* Your task:
Take the listing below and print exactly the lines starting at the line containing "[0:00.00-0:01.00]" and ending at the line containing "Transcript: y la", both ends included, and no others.
*** The input Section Begins ***
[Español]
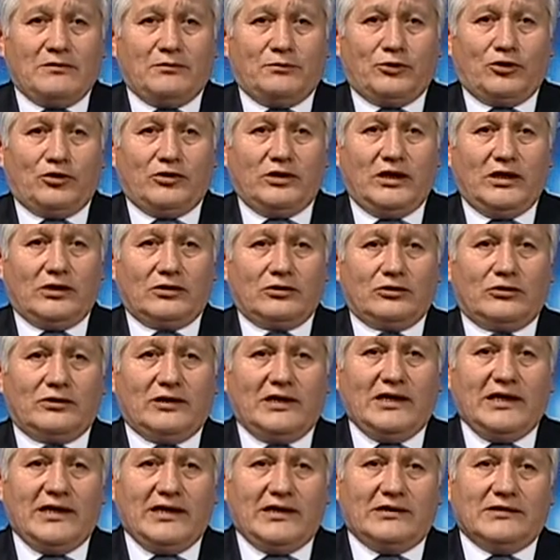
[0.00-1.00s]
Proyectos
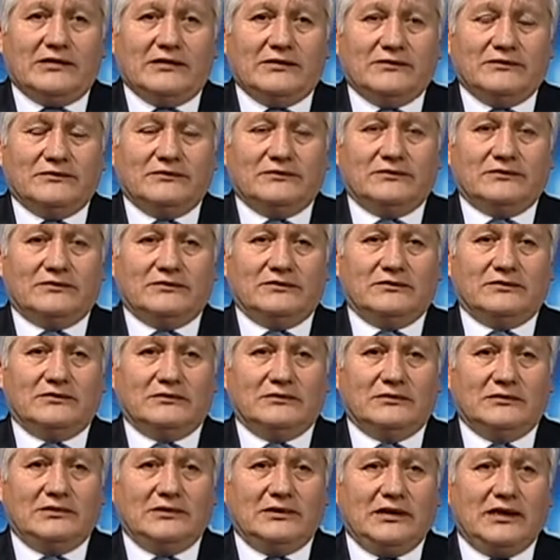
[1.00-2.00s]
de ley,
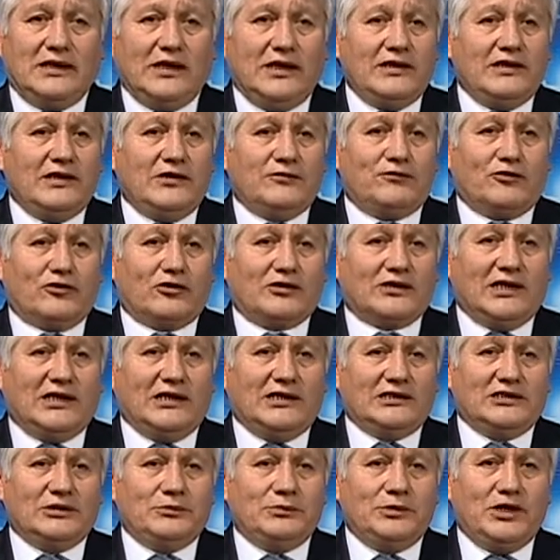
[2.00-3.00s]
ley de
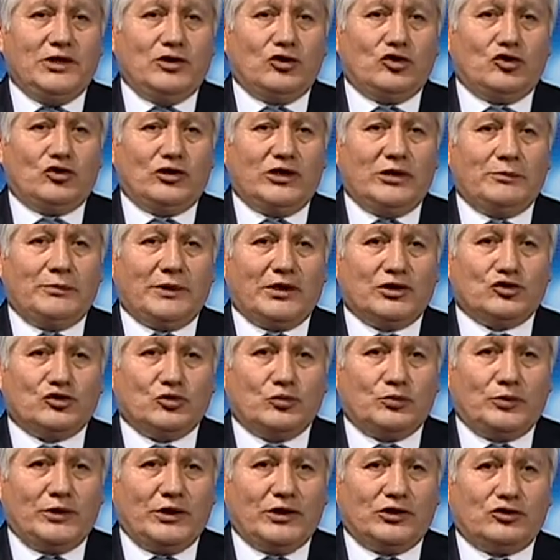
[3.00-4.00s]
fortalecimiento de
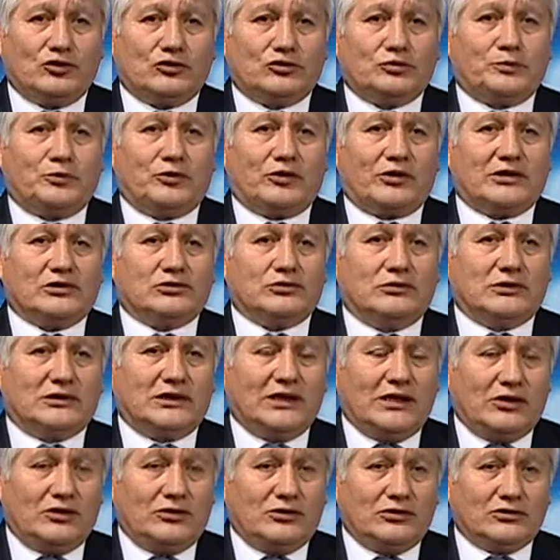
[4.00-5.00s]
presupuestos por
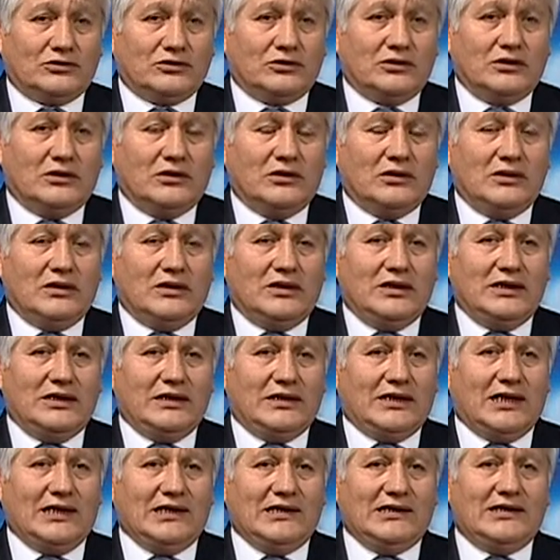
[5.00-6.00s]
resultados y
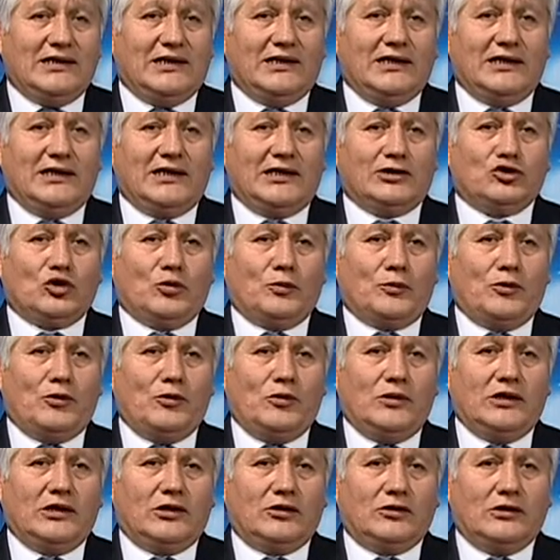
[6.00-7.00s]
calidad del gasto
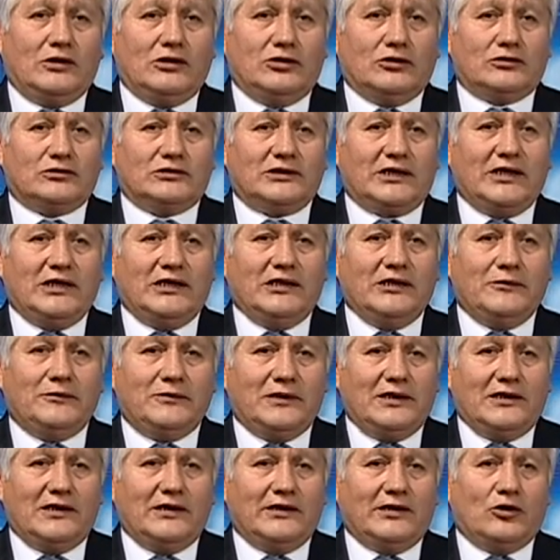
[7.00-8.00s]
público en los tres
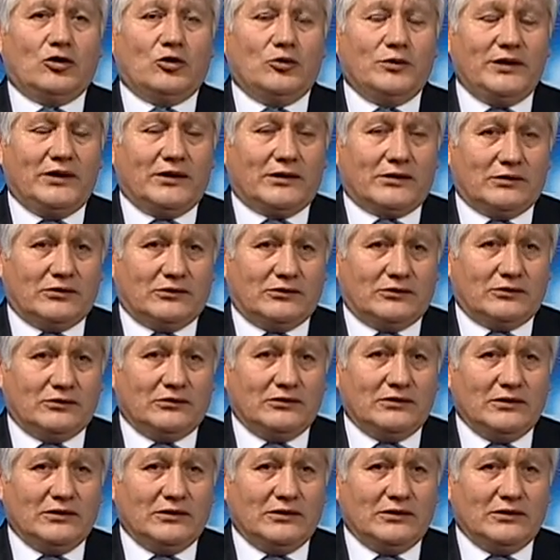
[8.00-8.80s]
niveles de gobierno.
*** The input Section Ends ***
*** The input Section Begins ***
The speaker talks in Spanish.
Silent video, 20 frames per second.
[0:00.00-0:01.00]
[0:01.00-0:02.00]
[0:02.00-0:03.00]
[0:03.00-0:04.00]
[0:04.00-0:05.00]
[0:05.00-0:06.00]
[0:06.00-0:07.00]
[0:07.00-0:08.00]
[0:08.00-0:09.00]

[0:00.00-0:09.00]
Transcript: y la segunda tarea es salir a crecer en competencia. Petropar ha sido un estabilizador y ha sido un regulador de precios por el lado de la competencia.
*** The input Section Ends ***
* Exercise output:
[0:00.00-0:01.00]
[0:01.00-0:02.00]
[0:02.00-0:03.00]
[0:03.00-0:04.00]
[0:04.00-0:05.00]
[0:05.00-0:06.00]
[0:06.00-0:07.00]
[0:07.00-0:08.00]
[0:08.00-0:09.00]

[0:00.00-0:09.00]
Transcript: y la segunda tarea es salir a crecer en competencia. Petropar ha sido un estabilizador y ha sido un regulador de precios por el lado de la competencia.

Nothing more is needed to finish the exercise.